◆ **PROMPT**
Down to the last line, retype the records below exactly and skip the pictures.

◆ **DATA FOR THIS EXERCISE**
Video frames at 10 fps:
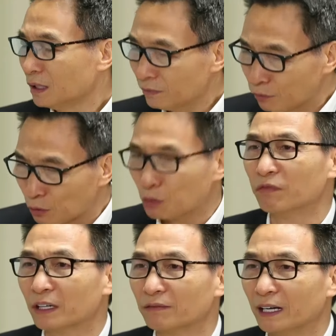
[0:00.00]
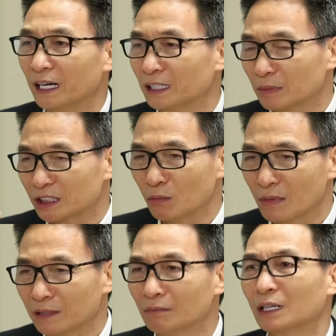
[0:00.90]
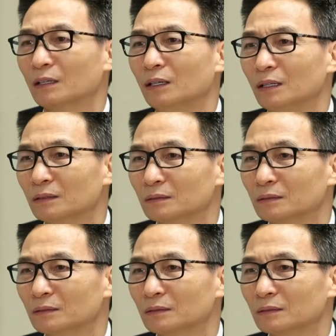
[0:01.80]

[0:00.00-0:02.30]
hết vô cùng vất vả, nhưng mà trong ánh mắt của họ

◆ **TASK OUTPUT**
Video frames at 10 fps:
[0:00.00]
[0:00.90]
[0:01.80]

[0:00.00-0:02.30]
hết vô cùng vất vả, nhưng mà trong ánh mắt của họ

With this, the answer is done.